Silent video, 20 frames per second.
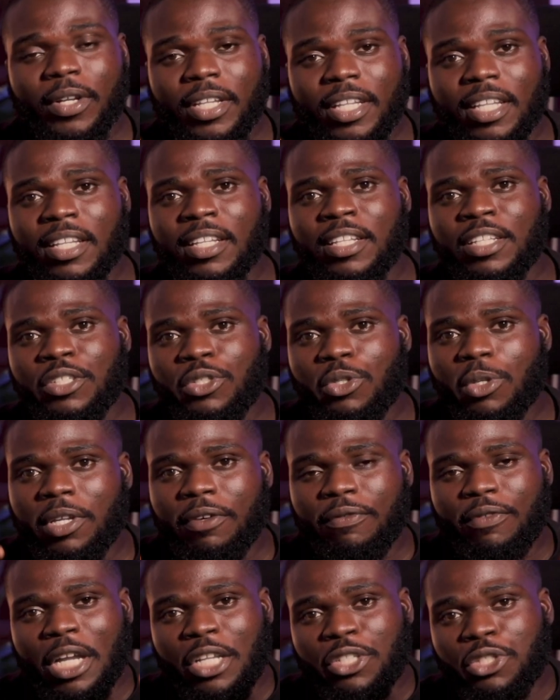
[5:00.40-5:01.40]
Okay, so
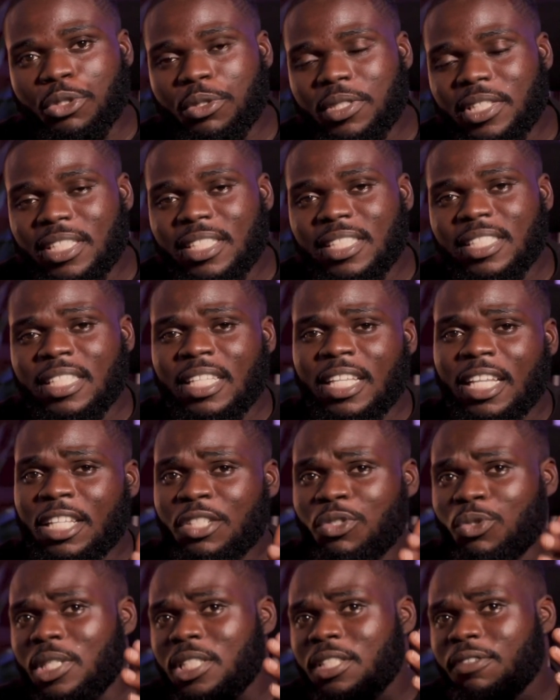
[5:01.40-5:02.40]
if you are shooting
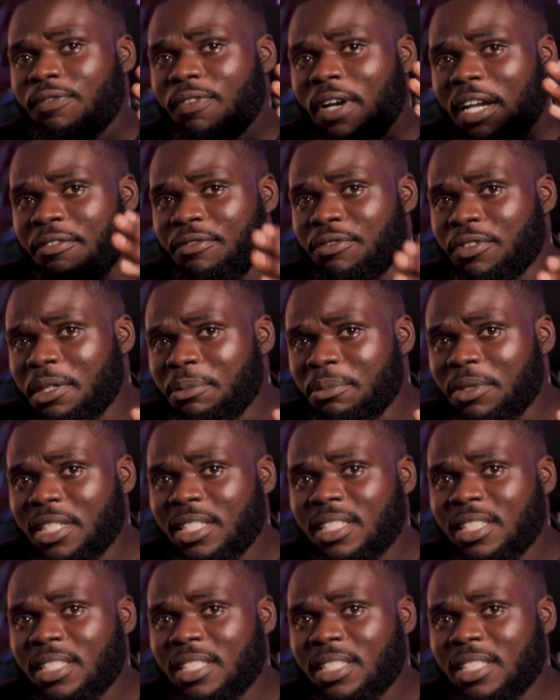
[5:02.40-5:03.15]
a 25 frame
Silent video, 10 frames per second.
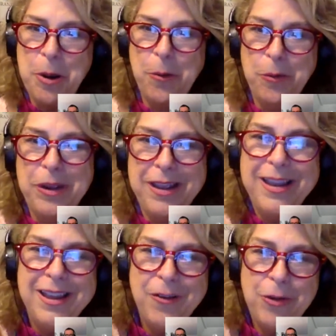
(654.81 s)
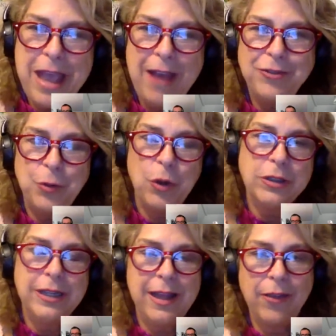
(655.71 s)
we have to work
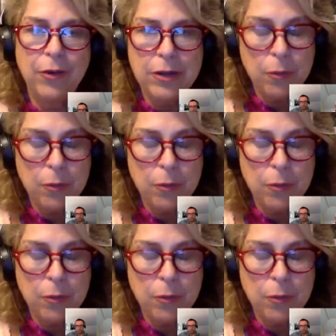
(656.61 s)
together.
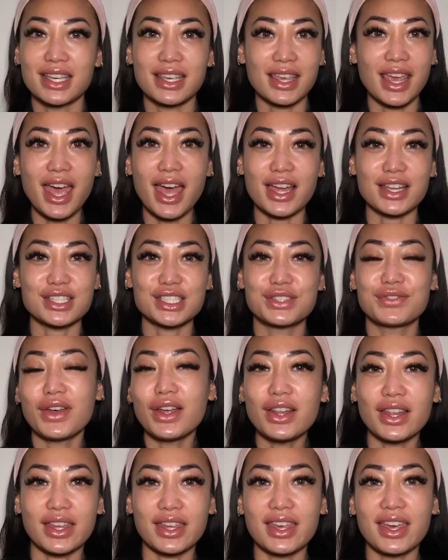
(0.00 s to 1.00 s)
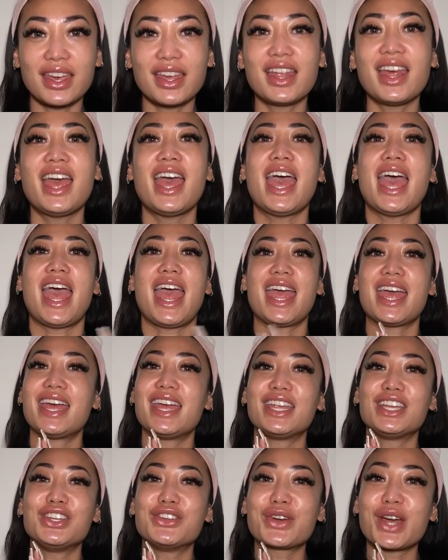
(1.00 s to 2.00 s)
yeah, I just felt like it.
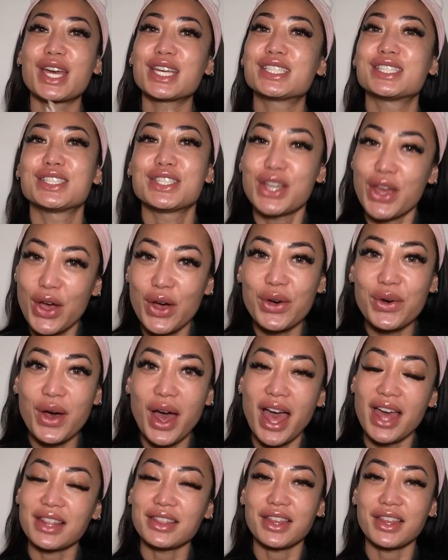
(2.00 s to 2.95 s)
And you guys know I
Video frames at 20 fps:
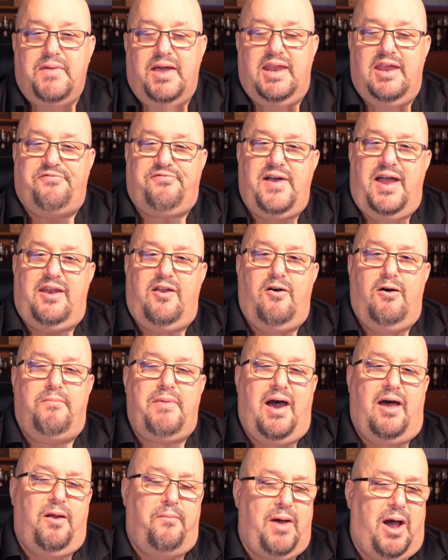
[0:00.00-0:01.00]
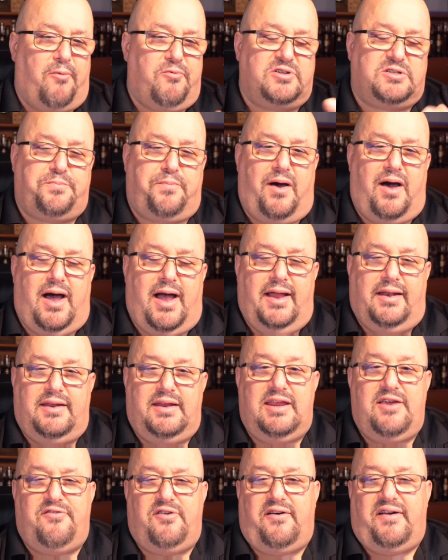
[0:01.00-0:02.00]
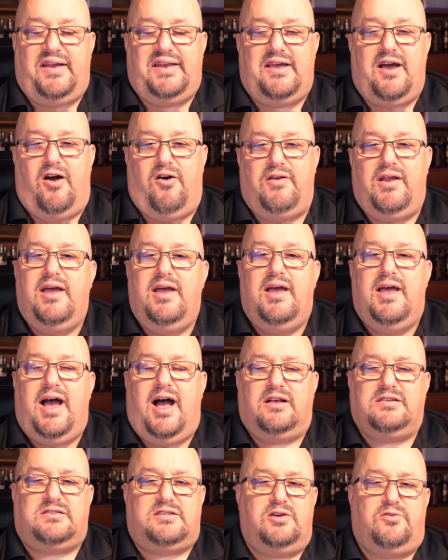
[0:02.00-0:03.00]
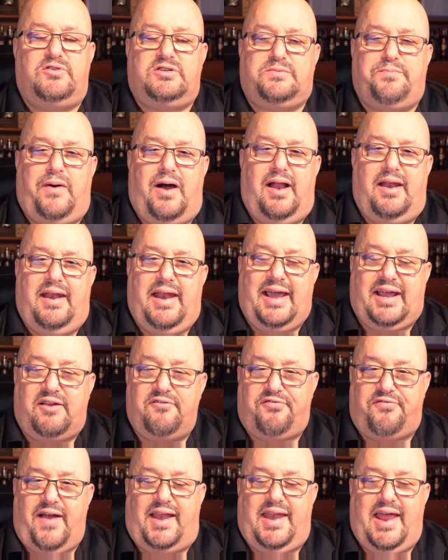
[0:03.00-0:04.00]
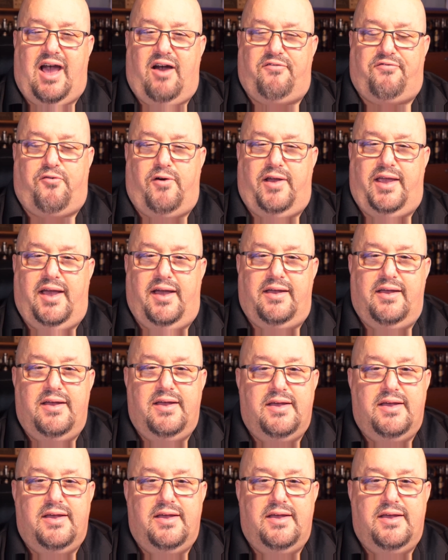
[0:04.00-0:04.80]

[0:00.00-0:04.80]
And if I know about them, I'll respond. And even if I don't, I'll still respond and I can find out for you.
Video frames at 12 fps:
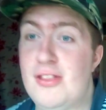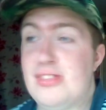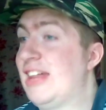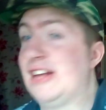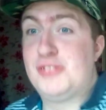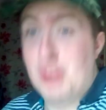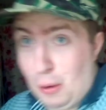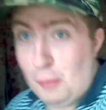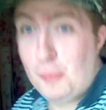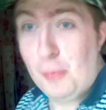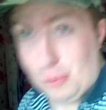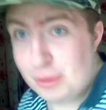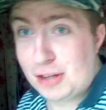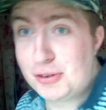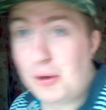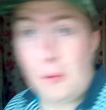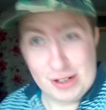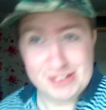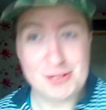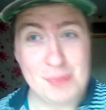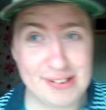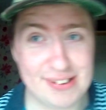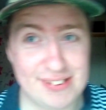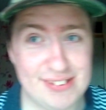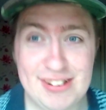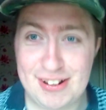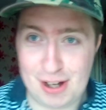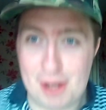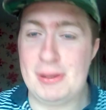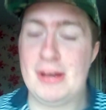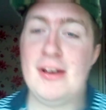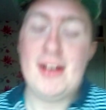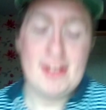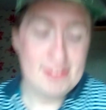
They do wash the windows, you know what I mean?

> WHAT YOU HAVE TO DO
Filter the entries above and keep only the lines with the word "Silent".

> EXERCISE ANSWER
Silent video, 20 frames per second.
Silent video, 10 frames per second.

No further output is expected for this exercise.